What you should do - Pull every line of the entries that has the word "frames".

Supplied data START

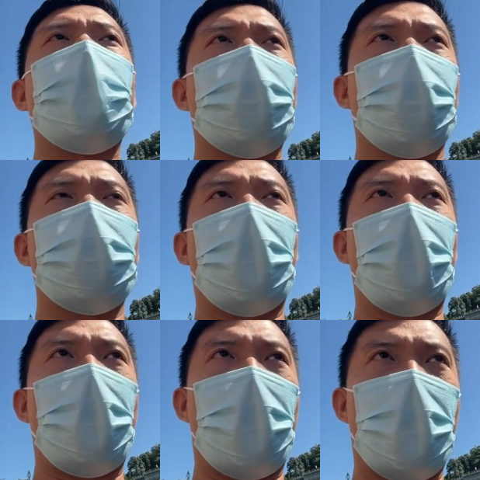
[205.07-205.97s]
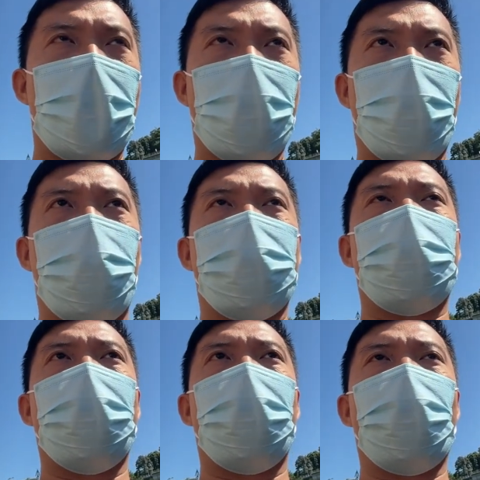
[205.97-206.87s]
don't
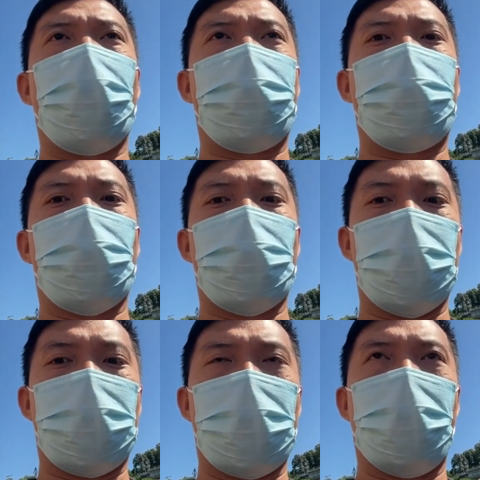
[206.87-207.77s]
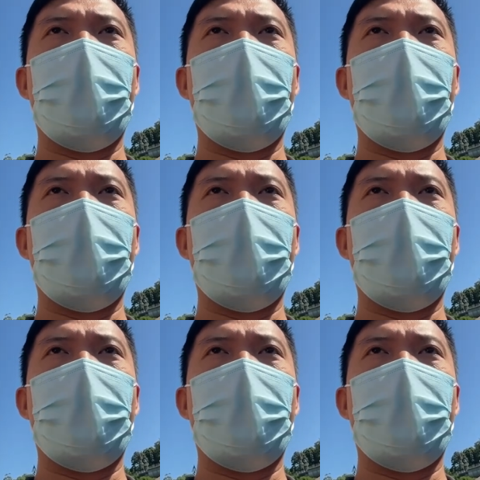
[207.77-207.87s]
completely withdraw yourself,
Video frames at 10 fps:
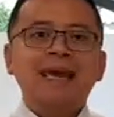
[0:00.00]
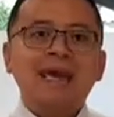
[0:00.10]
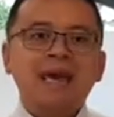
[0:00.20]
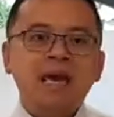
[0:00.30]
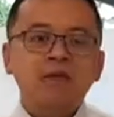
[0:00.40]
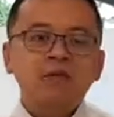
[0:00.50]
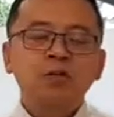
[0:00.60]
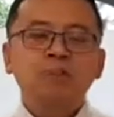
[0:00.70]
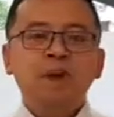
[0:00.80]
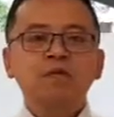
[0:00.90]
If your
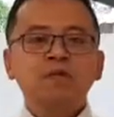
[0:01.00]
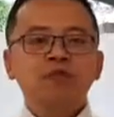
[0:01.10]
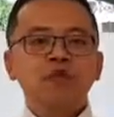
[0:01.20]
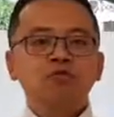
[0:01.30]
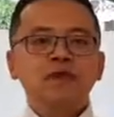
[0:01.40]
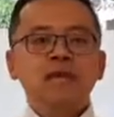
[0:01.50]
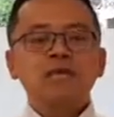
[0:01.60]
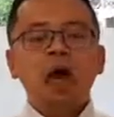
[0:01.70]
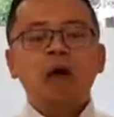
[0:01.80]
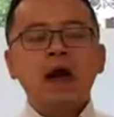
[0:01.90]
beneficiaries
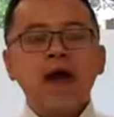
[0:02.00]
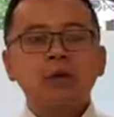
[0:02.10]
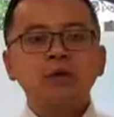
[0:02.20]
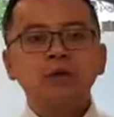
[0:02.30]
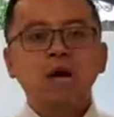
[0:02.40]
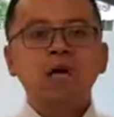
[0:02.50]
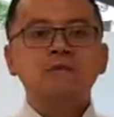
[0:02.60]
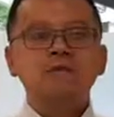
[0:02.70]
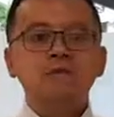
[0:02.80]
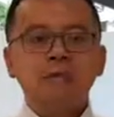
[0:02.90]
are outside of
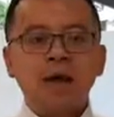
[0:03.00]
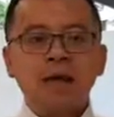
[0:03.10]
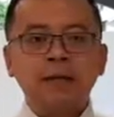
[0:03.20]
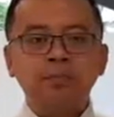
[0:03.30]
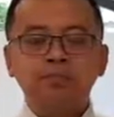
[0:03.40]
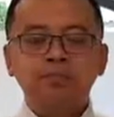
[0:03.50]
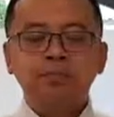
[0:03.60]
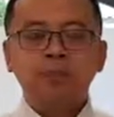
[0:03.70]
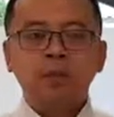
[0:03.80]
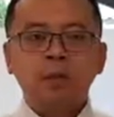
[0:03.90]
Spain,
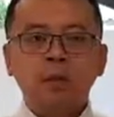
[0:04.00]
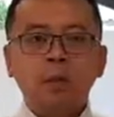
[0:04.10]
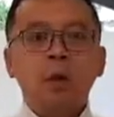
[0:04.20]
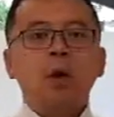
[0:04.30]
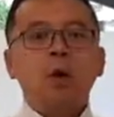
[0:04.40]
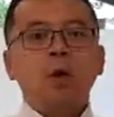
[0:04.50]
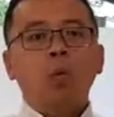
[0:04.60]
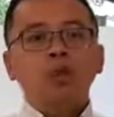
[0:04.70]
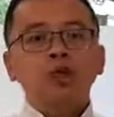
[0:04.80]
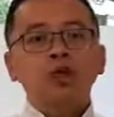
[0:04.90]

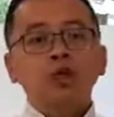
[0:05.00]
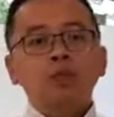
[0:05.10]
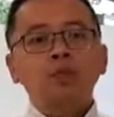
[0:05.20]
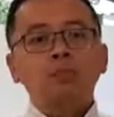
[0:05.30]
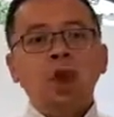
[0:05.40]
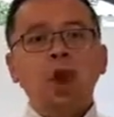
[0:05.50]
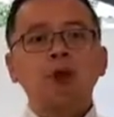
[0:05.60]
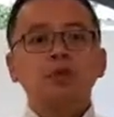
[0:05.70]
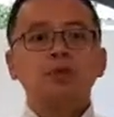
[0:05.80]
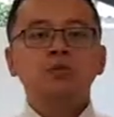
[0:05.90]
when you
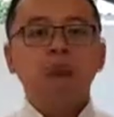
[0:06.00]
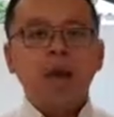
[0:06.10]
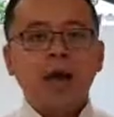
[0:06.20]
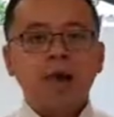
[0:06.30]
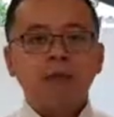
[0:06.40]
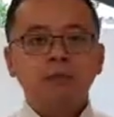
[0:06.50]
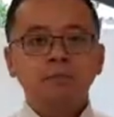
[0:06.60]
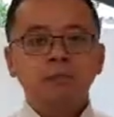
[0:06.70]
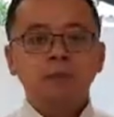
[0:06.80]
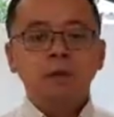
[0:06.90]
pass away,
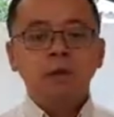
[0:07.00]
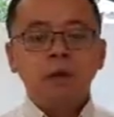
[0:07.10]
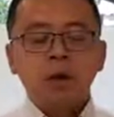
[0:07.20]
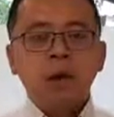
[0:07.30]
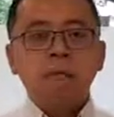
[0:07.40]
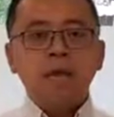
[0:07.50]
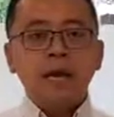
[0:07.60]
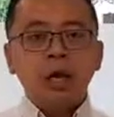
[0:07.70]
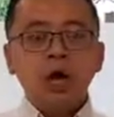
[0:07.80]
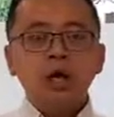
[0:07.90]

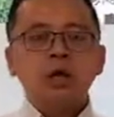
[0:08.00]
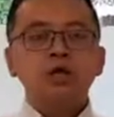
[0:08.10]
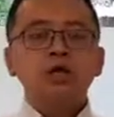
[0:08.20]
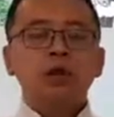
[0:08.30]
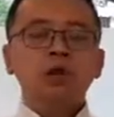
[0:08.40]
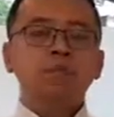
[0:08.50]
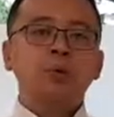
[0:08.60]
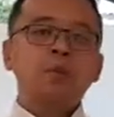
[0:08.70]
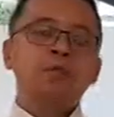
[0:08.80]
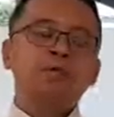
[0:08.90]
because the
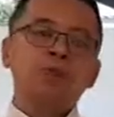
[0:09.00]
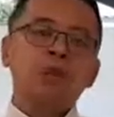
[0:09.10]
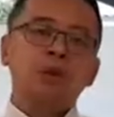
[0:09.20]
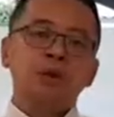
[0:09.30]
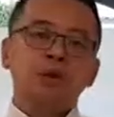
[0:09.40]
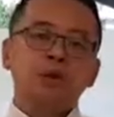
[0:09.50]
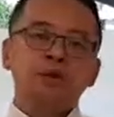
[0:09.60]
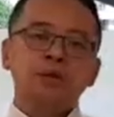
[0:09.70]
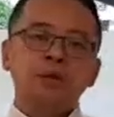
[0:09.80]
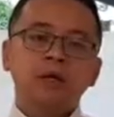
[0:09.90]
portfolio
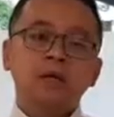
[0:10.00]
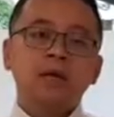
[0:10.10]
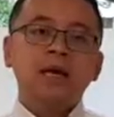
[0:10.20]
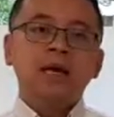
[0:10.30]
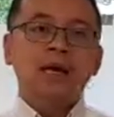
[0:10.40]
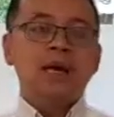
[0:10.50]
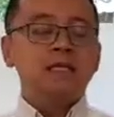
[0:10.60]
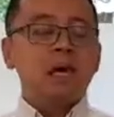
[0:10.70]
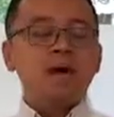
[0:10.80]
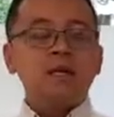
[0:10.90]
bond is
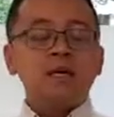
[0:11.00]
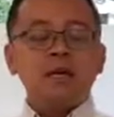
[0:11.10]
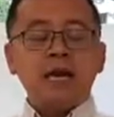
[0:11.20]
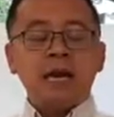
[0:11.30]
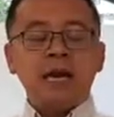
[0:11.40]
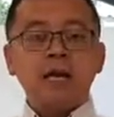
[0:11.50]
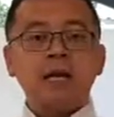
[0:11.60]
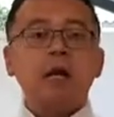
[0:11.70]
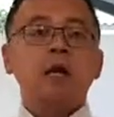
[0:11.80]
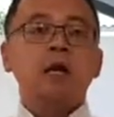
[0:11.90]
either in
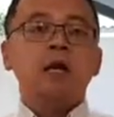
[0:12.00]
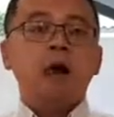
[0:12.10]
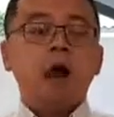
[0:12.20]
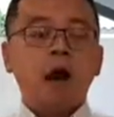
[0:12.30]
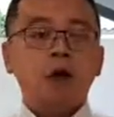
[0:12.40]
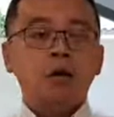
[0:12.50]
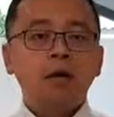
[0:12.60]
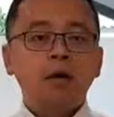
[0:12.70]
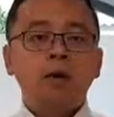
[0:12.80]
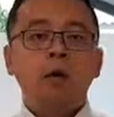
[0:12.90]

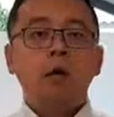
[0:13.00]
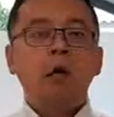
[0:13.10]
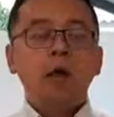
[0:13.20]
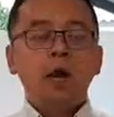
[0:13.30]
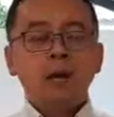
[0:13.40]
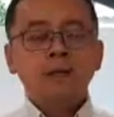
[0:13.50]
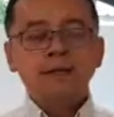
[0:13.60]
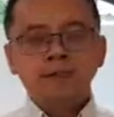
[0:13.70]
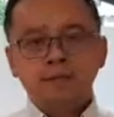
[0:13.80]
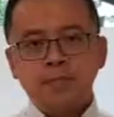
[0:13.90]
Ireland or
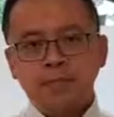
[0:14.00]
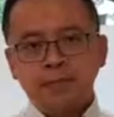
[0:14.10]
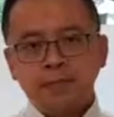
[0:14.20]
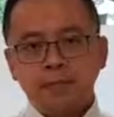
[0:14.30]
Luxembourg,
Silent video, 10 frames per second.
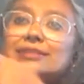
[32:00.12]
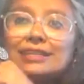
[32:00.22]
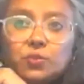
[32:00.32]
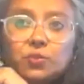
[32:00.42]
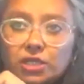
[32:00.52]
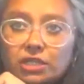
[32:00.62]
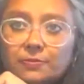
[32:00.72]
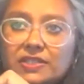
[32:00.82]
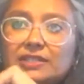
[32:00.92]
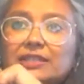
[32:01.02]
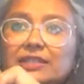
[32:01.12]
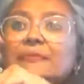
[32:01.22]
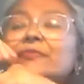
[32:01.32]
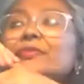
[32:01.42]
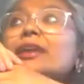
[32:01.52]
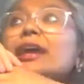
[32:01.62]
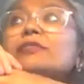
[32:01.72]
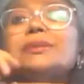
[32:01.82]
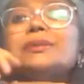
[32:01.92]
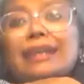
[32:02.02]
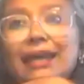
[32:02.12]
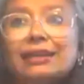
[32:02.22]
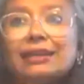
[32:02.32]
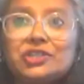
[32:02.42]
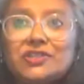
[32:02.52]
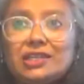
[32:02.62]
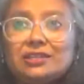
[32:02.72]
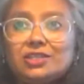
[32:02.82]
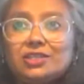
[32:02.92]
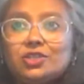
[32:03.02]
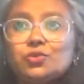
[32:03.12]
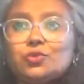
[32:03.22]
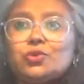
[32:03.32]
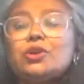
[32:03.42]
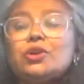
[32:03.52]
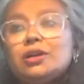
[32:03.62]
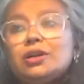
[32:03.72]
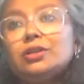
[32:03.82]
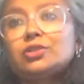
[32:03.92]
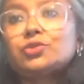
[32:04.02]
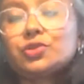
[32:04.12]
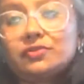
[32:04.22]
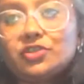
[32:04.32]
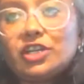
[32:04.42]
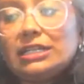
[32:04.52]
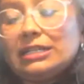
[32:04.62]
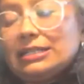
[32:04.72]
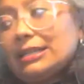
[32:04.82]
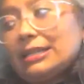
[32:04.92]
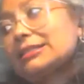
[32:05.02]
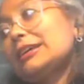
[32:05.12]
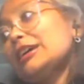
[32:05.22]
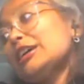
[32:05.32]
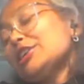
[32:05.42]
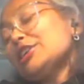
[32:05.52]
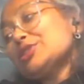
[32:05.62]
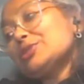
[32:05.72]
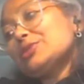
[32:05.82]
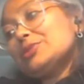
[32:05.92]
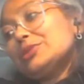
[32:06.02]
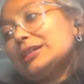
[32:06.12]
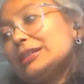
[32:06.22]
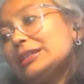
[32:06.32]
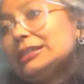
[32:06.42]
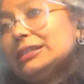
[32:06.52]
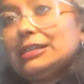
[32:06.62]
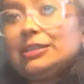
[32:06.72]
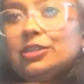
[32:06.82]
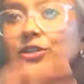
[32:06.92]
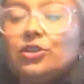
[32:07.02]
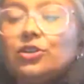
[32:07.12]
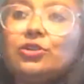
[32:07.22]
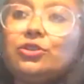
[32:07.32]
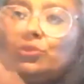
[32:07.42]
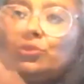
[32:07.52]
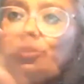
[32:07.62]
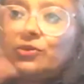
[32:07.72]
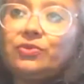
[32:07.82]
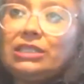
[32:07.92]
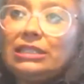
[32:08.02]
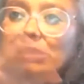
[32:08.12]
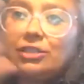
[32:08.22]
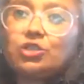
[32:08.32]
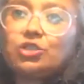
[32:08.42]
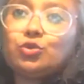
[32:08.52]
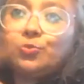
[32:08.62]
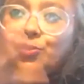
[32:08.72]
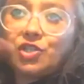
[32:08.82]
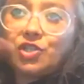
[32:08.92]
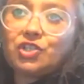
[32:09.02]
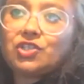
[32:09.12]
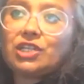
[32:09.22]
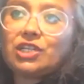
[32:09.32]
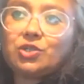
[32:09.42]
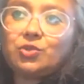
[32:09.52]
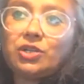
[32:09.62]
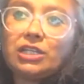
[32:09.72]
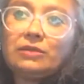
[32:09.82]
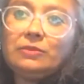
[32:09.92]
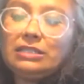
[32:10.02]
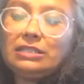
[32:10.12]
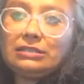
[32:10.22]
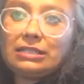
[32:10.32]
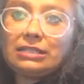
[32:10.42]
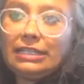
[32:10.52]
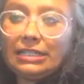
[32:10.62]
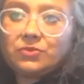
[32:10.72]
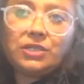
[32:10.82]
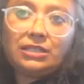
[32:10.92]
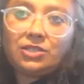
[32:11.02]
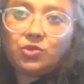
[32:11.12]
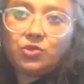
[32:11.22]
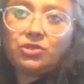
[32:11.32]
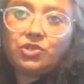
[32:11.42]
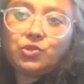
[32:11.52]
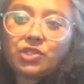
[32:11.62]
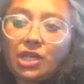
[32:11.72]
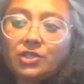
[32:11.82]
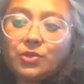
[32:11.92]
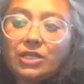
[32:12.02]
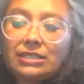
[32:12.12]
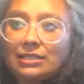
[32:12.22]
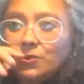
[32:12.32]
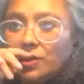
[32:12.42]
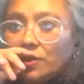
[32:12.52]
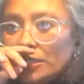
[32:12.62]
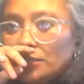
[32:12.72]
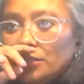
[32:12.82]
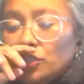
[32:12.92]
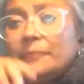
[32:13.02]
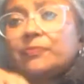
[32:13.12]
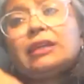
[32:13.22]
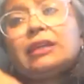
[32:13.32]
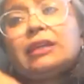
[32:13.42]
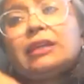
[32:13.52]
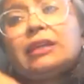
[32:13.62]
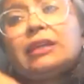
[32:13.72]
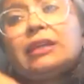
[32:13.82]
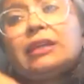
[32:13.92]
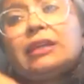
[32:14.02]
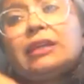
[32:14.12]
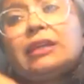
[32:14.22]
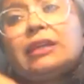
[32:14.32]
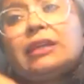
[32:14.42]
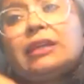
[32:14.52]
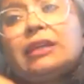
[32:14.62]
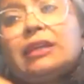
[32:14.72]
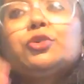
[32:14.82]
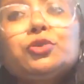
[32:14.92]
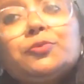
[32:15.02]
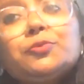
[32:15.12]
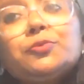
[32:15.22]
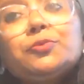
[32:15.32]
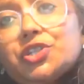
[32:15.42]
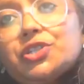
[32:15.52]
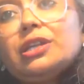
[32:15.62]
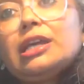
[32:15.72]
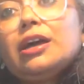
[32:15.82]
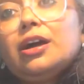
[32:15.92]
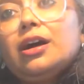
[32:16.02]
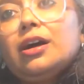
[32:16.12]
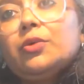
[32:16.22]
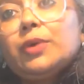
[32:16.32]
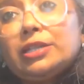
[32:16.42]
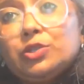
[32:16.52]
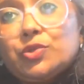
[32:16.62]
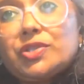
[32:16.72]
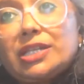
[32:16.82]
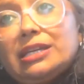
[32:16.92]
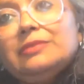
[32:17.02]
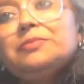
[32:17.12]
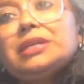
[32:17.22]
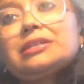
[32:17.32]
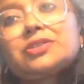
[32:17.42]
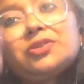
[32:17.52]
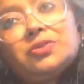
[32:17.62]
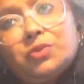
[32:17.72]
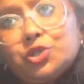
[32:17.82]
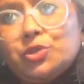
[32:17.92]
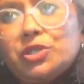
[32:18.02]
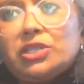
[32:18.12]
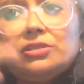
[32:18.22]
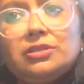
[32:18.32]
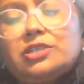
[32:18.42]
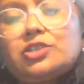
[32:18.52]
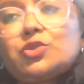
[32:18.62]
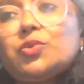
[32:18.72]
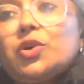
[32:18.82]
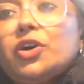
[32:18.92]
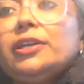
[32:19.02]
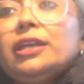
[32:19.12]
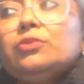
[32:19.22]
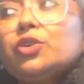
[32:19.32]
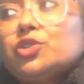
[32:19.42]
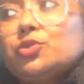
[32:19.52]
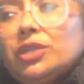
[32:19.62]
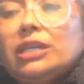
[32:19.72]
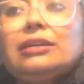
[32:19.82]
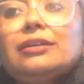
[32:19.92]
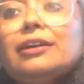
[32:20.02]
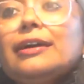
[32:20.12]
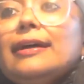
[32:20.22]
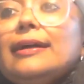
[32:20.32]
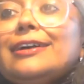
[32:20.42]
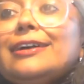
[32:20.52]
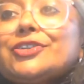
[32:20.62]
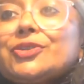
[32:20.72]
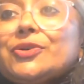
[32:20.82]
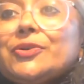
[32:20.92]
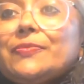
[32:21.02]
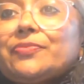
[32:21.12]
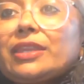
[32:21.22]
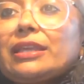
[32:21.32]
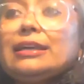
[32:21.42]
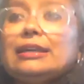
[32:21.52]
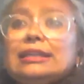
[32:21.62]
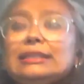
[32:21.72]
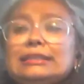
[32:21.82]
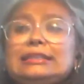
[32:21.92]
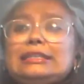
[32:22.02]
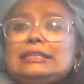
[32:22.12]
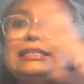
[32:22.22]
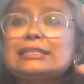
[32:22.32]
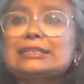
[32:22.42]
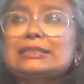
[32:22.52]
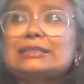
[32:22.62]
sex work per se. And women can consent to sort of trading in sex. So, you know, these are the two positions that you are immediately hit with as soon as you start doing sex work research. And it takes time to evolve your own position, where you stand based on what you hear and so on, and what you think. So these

Supplied data END

Answer to this problem -
Video frames at 10 fps:
Silent video, 10 frames per second.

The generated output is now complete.